Each incoming call is matched to an adjacency, and each outgoing call is routed out over a second adjacency. Adjacencies can also be associated with a media gateway location, so that the most appropriate virtual data border element (vDBE) can be selected for a given call leg. Typically, an Cisco Unified Border Element (SP Edition) has at least one account representing the internal network.
You can assign each adjacency to an adjacency group, so you can enable and disable features per interface. For example, you can turn off high bandwidth features on all adjacencies to customers on a known low-bandwidth link.
This chapter also discusses the SIP Over Transport Layer Security (TLS) feature, an encryption feature that provides a secure, encrypted transport to carry all SIP messages from the caller to the callee's domain.
Note Cisco Unified Border Element (SP Edition) was formerly known as Integrated Session Border Controller and may be commonly referred to in this document as the session border controller (SBC).
Note For Cisco IOS XE Release 2.4, this feature is supported in the unified model only.
For a complete description of the commands used in this chapter, refer to the Cisco Unified Border Element (SP Edition) Command Reference: Unified Model at:
http://www.cisco.com/en/US/docs/ios/sbc/command/reference/sbcu_book.html.

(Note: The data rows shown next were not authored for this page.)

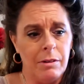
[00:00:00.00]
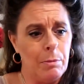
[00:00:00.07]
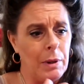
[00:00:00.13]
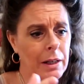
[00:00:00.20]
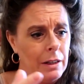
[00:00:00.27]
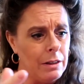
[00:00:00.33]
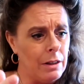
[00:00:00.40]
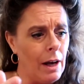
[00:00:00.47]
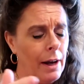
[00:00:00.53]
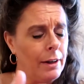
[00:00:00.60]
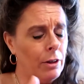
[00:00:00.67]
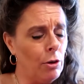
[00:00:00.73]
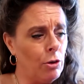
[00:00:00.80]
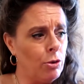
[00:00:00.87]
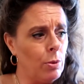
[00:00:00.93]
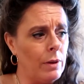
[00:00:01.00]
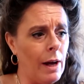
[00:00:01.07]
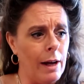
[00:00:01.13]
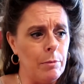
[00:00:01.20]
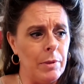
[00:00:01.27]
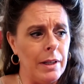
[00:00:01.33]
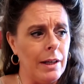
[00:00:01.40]
being diagnosed with
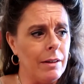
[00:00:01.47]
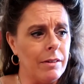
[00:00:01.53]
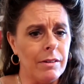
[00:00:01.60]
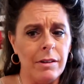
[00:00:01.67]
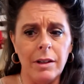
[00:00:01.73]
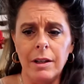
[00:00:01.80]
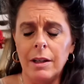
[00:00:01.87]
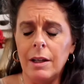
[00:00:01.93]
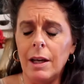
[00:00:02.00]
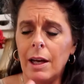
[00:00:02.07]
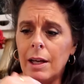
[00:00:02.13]
IBS-C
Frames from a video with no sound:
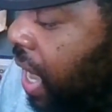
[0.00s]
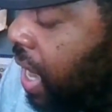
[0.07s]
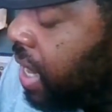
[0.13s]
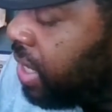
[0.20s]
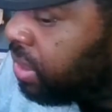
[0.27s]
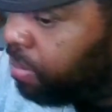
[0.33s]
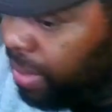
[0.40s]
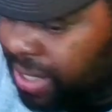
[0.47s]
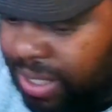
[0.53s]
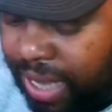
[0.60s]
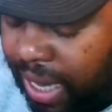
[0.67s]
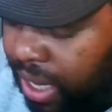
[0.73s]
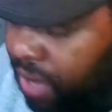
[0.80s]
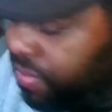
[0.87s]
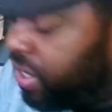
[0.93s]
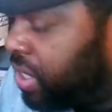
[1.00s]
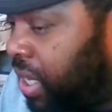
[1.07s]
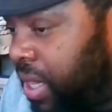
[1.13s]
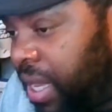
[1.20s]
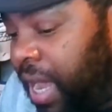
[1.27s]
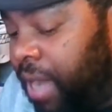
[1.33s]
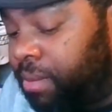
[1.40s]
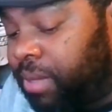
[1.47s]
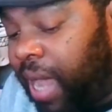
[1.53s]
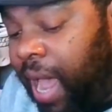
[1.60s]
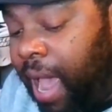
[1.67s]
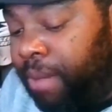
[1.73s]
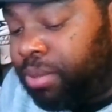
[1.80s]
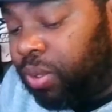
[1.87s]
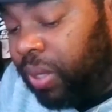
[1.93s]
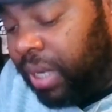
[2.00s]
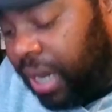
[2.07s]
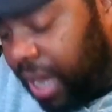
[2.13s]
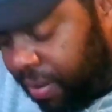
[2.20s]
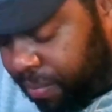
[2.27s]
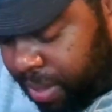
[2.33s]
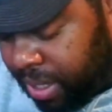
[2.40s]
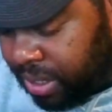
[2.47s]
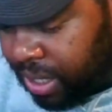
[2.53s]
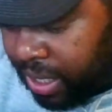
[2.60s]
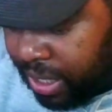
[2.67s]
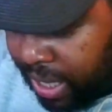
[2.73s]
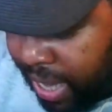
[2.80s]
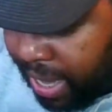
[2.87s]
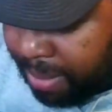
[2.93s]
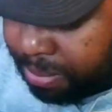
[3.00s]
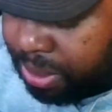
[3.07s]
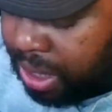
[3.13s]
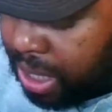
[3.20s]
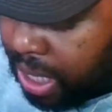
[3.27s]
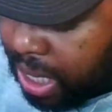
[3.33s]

as much as I love these other games, I absolutely love these other games.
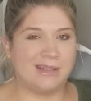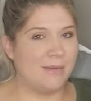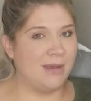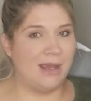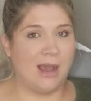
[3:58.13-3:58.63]
to
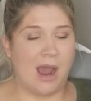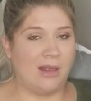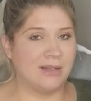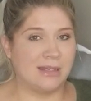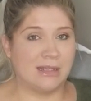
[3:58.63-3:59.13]
me, I
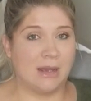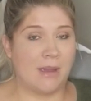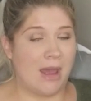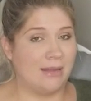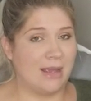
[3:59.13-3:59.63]
looked into them
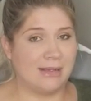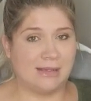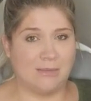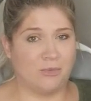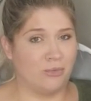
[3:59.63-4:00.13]
and they
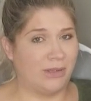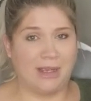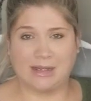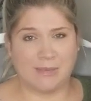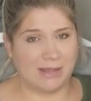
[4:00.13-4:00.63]
seemed really
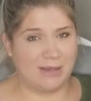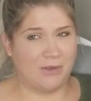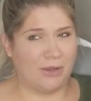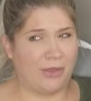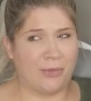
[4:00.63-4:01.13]
expensive.
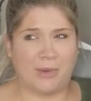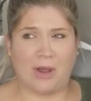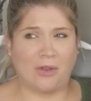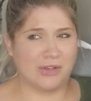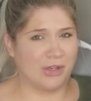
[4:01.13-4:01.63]
They're like
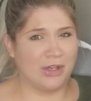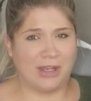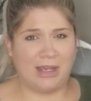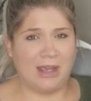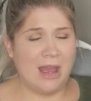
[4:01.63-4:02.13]
$3 a
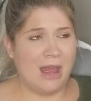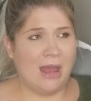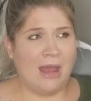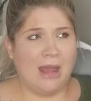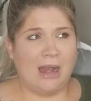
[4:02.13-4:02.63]
cookie.
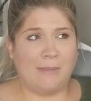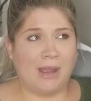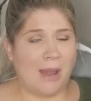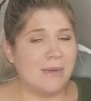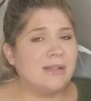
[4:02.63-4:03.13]
I'm
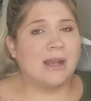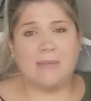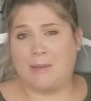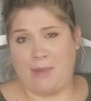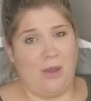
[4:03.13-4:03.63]
like, I'm just to
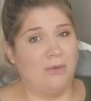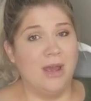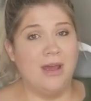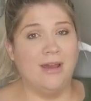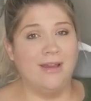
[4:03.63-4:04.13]
make my
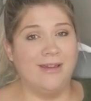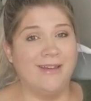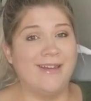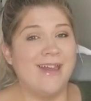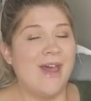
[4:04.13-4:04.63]
own.
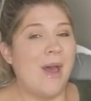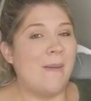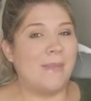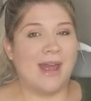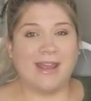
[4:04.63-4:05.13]

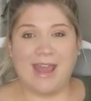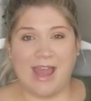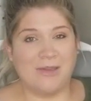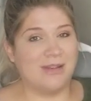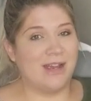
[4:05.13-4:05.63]
But
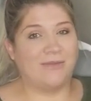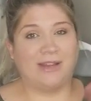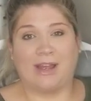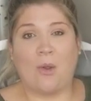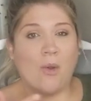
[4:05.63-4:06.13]
yeah, you can
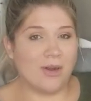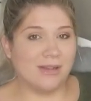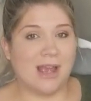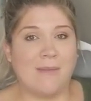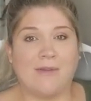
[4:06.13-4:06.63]
definitely like order
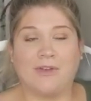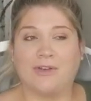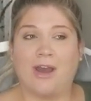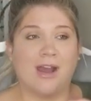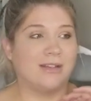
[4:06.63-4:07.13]
some if
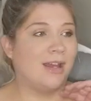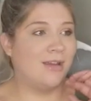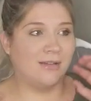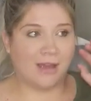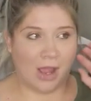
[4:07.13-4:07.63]
you're not
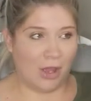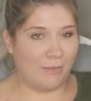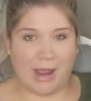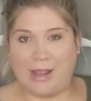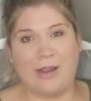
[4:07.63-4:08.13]
a
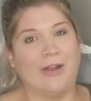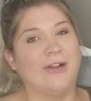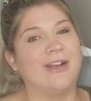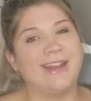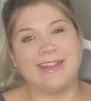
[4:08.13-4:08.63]
good baker
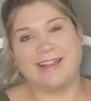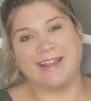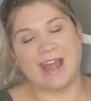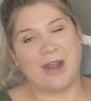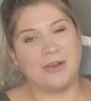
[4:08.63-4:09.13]
or anything
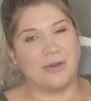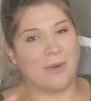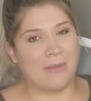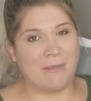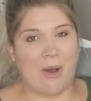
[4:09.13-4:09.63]
like that, or you don't
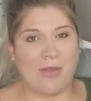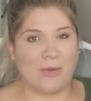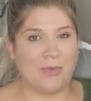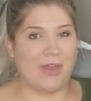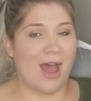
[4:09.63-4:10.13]
want to be
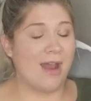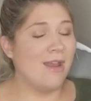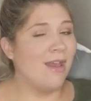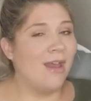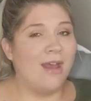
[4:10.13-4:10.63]
bothered with that.
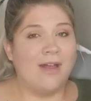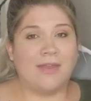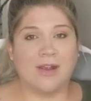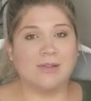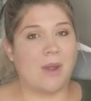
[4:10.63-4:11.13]

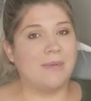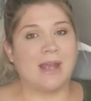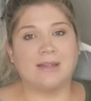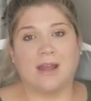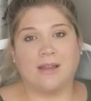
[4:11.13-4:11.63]
There's
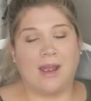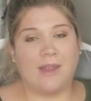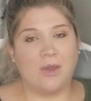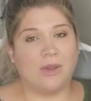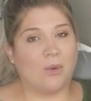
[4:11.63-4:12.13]
websites online
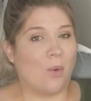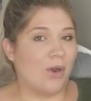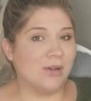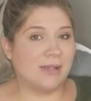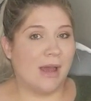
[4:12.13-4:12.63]
that you can
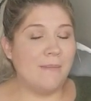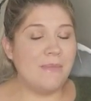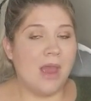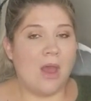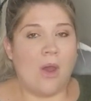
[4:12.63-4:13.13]
order some,
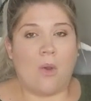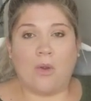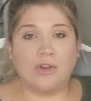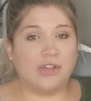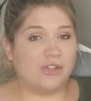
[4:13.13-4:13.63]

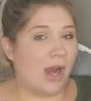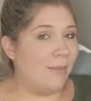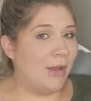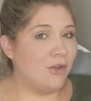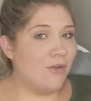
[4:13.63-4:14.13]
or just try
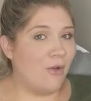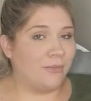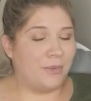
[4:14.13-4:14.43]
to make your own.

For information about all Cisco IOS commands, use the Command Lookup Tool at http://tools.cisco.com/Support/CLILookup or a Cisco IOS master commands list.
Feature History for Implementing Adjacencies and SIP Over TLS
Contents
This module contains the following sections:
- Prerequisites for Implementing Adjacencies
- Restrictions
- Information About Implementing Adjacencies
- How to Implement Adjacencies
- Configuration Examples for Implementing Adjacencies
- SIP UAS Failure Detection
- SIP Outbound Flood Protection
- SIP Over TLS
- SIP Peer Availability Detection
- Redundant Peer Addresses
Prerequisites for Implementing Adjacencies
The following prerequisite is required to implement adjacencies:
Restrictions
H.323 adjacencies are not supported in Cisco IOS XE Release 2.4 and earlier.
Information About Implementing Adjacencies
Adjacencies are used to enable call signaling between the SBE and other voice over IP (VoIP) devices. Cisco Unified Border Element (SP Edition) supports adjacencies in Session Initiation Protocol (SIP) network deployments.
In a SIP network, the devices might be user agents, proxies, softswitches, or back-to-back user agents (B2BUAs). When you configure a SIP adjacency, the SBE functions as a B2BUA within the SIP network.
Adjacencies can represent both trunking and subscriber signaling relationships. The network topology and configuration of an adjacency determine its role.
The adjacency accepts packets from either the UDP or TCP socket specified in the signaling port configuration line. For SIP, the default is port 5060. When sending packets out the adjacency, the transport used is specified using the preferred-transport [tcp | udp] command. The default is to use UDP. Note that there is no dependency between the input and output adjacencies. It is valid to have one adjacency use TCP for the signaling and the other use UDP.
Further overview details about implementing adjacencies are described in the following sections:
- Properties Common to SIP Adjacencies
- About SIP Adjacencies in the Deployment
- How Adjacencies Affect Media Routing
Properties Common to SIP Adjacencies
The following properties are common to SIP adjacencies:
- Adjacencies are known by name. The name makes it easy for a Cisco Unified Border Element (SP Edition) policy to reference the adjacency.
- An adjacency has a local address and port for incoming call setup.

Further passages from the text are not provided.